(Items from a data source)
--------------------------------

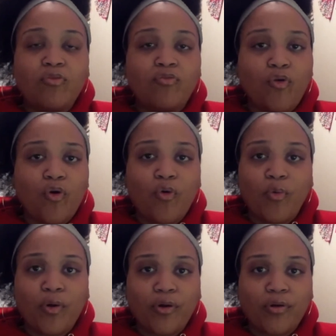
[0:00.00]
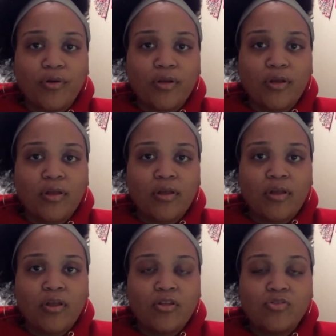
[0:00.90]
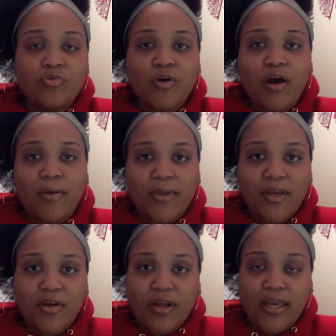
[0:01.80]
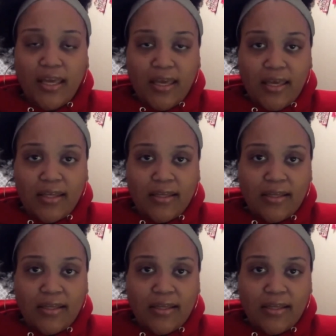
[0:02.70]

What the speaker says: forward to coming here again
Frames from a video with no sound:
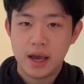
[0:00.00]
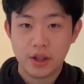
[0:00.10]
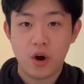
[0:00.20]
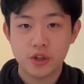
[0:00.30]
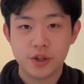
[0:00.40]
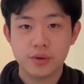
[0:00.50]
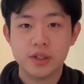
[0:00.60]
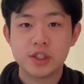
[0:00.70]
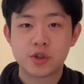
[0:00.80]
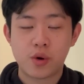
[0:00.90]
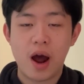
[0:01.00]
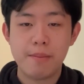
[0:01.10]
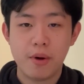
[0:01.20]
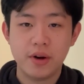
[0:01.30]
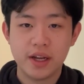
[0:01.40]
And also this try
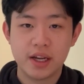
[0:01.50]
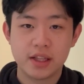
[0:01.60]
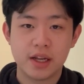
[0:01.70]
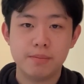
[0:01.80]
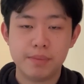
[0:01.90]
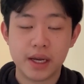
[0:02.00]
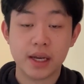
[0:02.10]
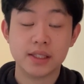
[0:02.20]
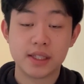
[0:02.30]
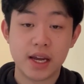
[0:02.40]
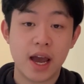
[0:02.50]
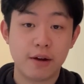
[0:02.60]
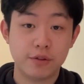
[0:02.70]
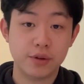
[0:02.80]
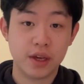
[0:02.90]
burning Gundam because they
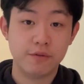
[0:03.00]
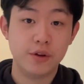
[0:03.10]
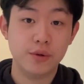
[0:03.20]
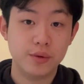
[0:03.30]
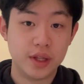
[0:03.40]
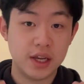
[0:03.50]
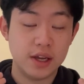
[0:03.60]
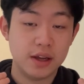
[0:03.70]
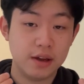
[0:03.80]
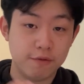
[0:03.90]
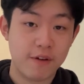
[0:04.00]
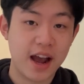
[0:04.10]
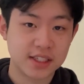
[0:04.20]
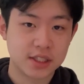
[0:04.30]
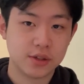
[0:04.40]
have to give you the
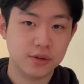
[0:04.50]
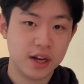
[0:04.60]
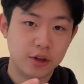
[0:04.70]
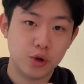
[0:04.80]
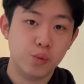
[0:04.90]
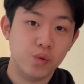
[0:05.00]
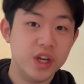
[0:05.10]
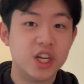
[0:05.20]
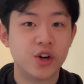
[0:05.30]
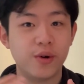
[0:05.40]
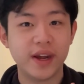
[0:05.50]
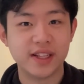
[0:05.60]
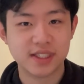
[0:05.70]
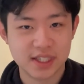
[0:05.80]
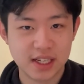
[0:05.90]
effects to let you recreate
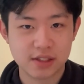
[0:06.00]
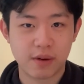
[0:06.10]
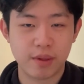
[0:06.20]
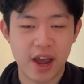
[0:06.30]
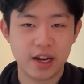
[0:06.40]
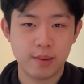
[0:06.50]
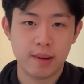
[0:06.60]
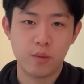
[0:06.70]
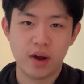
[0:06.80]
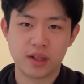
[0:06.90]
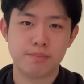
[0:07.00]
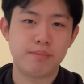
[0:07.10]
the scenes from the anime where the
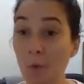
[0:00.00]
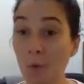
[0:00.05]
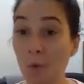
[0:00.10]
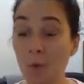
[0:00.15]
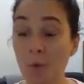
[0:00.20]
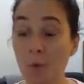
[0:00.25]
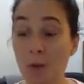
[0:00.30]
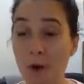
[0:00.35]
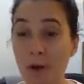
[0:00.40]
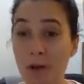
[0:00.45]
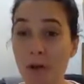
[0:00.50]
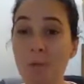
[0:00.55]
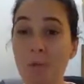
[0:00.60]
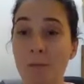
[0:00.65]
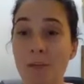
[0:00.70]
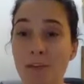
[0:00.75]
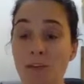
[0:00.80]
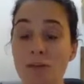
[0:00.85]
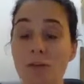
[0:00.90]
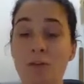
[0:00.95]
well, what can
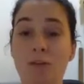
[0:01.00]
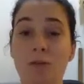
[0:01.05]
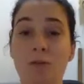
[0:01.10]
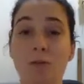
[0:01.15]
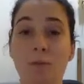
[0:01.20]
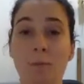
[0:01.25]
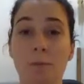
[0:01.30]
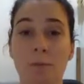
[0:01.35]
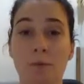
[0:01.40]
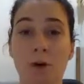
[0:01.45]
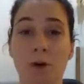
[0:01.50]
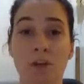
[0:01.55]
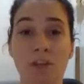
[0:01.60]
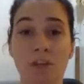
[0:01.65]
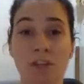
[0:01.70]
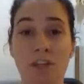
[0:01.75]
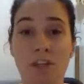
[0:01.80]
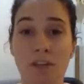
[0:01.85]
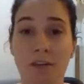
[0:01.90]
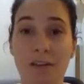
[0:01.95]
we do to approach
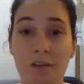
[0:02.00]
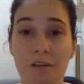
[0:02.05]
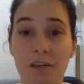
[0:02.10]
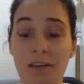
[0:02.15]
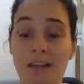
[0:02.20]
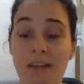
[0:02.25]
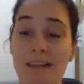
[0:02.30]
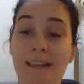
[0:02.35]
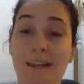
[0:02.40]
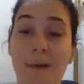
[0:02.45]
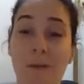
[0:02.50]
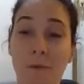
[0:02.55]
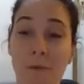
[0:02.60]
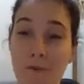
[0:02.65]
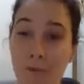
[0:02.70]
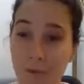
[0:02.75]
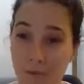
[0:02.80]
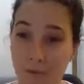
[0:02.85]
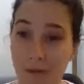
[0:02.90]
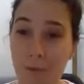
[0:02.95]
it differently that would
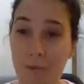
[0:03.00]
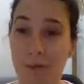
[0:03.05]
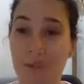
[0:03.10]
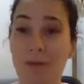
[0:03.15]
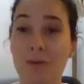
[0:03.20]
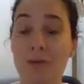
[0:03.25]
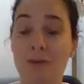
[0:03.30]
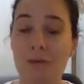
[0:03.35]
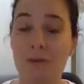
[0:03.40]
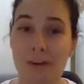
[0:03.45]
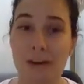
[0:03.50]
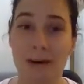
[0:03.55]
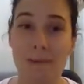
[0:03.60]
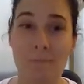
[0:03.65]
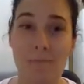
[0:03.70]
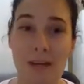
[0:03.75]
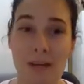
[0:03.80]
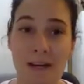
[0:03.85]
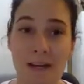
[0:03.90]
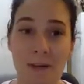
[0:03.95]
fit with your vibe
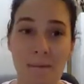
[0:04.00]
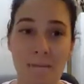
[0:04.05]
better?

--------------------------------

Task directions - Without including any pictures, reproduce the data exactly.

Response -
[0:00.00]
[0:00.90]
[0:01.80]
[0:02.70]

What the speaker says: forward to coming here again
Frames from a video with no sound:
[0:00.00]
[0:00.10]
[0:00.20]
[0:00.30]
[0:00.40]
[0:00.50]
[0:00.60]
[0:00.70]
[0:00.80]
[0:00.90]
[0:01.00]
[0:01.10]
[0:01.20]
[0:01.30]
[0:01.40]
And also this try
[0:01.50]
[0:01.60]
[0:01.70]
[0:01.80]
[0:01.90]
[0:02.00]
[0:02.10]
[0:02.20]
[0:02.30]
[0:02.40]
[0:02.50]
[0:02.60]
[0:02.70]
[0:02.80]
[0:02.90]
burning Gundam because they
[0:03.00]
[0:03.10]
[0:03.20]
[0:03.30]
[0:03.40]
[0:03.50]
[0:03.60]
[0:03.70]
[0:03.80]
[0:03.90]
[0:04.00]
[0:04.10]
[0:04.20]
[0:04.30]
[0:04.40]
have to give you the
[0:04.50]
[0:04.60]
[0:04.70]
[0:04.80]
[0:04.90]
[0:05.00]
[0:05.10]
[0:05.20]
[0:05.30]
[0:05.40]
[0:05.50]
[0:05.60]
[0:05.70]
[0:05.80]
[0:05.90]
effects to let you recreate
[0:06.00]
[0:06.10]
[0:06.20]
[0:06.30]
[0:06.40]
[0:06.50]
[0:06.60]
[0:06.70]
[0:06.80]
[0:06.90]
[0:07.00]
[0:07.10]
the scenes from the anime where the
[0:00.00]
[0:00.05]
[0:00.10]
[0:00.15]
[0:00.20]
[0:00.25]
[0:00.30]
[0:00.35]
[0:00.40]
[0:00.45]
[0:00.50]
[0:00.55]
[0:00.60]
[0:00.65]
[0:00.70]
[0:00.75]
[0:00.80]
[0:00.85]
[0:00.90]
[0:00.95]
well, what can
[0:01.00]
[0:01.05]
[0:01.10]
[0:01.15]
[0:01.20]
[0:01.25]
[0:01.30]
[0:01.35]
[0:01.40]
[0:01.45]
[0:01.50]
[0:01.55]
[0:01.60]
[0:01.65]
[0:01.70]
[0:01.75]
[0:01.80]
[0:01.85]
[0:01.90]
[0:01.95]
we do to approach
[0:02.00]
[0:02.05]
[0:02.10]
[0:02.15]
[0:02.20]
[0:02.25]
[0:02.30]
[0:02.35]
[0:02.40]
[0:02.45]
[0:02.50]
[0:02.55]
[0:02.60]
[0:02.65]
[0:02.70]
[0:02.75]
[0:02.80]
[0:02.85]
[0:02.90]
[0:02.95]
it differently that would
[0:03.00]
[0:03.05]
[0:03.10]
[0:03.15]
[0:03.20]
[0:03.25]
[0:03.30]
[0:03.35]
[0:03.40]
[0:03.45]
[0:03.50]
[0:03.55]
[0:03.60]
[0:03.65]
[0:03.70]
[0:03.75]
[0:03.80]
[0:03.85]
[0:03.90]
[0:03.95]
fit with your vibe
[0:04.00]
[0:04.05]
better?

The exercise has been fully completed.